Carrie Fisher's final advice column helped another person living with bipolar disorder

AP

Multi-talented star Carrie Fisher was, among many other things, an advice columnist for the Guardian. In her final column before her death on Tuesday, she offered heartfelt advice to a person living with bipolar disorder who asked the actress how she was able to live through the illness. 

"Trying to deal with my mental illness and meet all of my responsibilities at school, work and home feels like a terrible balancing act," the advice-seeker, identified as Alex, wrote. "Sometimes, I let everything drop. It feels like only a matter of time until the things that I drop shatter irreparably." 

Fisher responded by saying that, by dealing with a bipolar diagnosis at such a young age, Alex was already far ahead of the curve. Fisher also stressed that Alex needed to find some kind of community of other people living with mental illness. The actress spoke about her own experiences facing her alcoholism by going to meetings that she didn't like to attend. She eventually learned that she didn't have to like them, but she had to go.

Carrie FisherSource: Dimitrios Kambouris/Getty Images
Carrie Fisher  Dimitrios Kambouris/Getty Images

"My comfort wasn't the most important thing — my getting through to the other side of difficult feelings was," Fisher wrote. "However long it might seem to take and however unfair it might seem, it was my job to do it." 

Fisher said that both she and Alex were facing a "challenging illness," but there was "no other option than to meet those challenges" and to be an example to others who shared their diagnosis.  

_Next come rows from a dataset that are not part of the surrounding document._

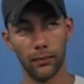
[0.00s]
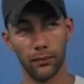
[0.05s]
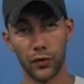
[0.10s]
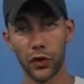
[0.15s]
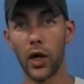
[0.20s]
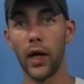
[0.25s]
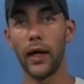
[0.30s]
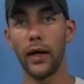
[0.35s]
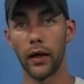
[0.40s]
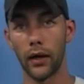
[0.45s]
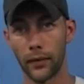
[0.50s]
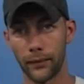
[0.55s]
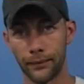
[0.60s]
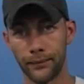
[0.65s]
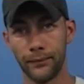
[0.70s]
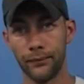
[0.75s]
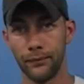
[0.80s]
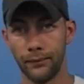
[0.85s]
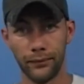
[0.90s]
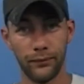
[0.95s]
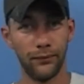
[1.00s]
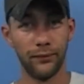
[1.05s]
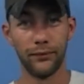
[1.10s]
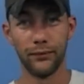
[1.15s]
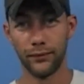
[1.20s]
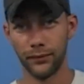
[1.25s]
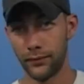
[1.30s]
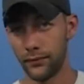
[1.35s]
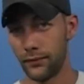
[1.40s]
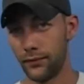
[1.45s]
China.
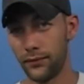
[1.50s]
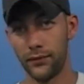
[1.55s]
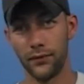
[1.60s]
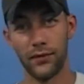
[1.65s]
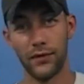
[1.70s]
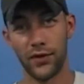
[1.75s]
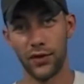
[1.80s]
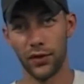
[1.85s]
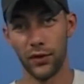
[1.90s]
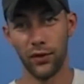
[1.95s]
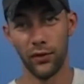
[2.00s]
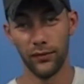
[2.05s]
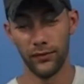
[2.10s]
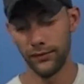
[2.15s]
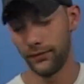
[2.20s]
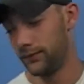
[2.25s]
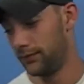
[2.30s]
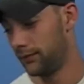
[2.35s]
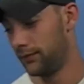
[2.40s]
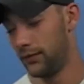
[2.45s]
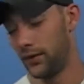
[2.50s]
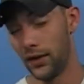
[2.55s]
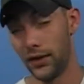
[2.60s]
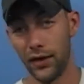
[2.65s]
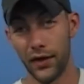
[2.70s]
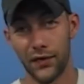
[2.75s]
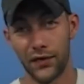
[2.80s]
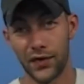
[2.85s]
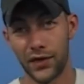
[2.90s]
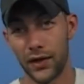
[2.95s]
So
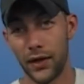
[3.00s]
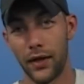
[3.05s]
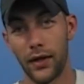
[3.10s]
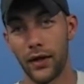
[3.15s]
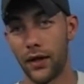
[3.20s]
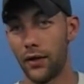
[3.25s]
enough said.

"That's why it's important to find a community — however small — of other bipolar people to share experiences and find comfort in the similarities," Fisher said. "You're ahead of the game. You're doing more than I did at your age, and that's courageous." 

Carrie FisherSource: Mic/Getty Images
Carrie Fisher  Mic/Getty Images

She closed the letter by saying: "You reached out to me — that took courage. Now build on that. Move through those feelings and meet me on the other side. As your bipolar sister, I'll be watching. Now get out there and show me and you what you can do." 

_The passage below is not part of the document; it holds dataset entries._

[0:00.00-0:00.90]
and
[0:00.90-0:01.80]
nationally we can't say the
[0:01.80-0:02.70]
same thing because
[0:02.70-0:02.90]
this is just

Fisher has been outspoken about her struggles with mental illness since the late 1990s. In a 1995 interview with Diane Sawyer, she spoke about her manic depression.

Source: Filmumentaries com/YouTube

"I have a chemical imbalance that, in its most extreme state, will lead me to a mental hospital," Fisher said. "I used to think I was a drug addict, pure and simple — just someone who could not stop taking drugs willfully. And I was that. But it turns out that I am severely manic depressive."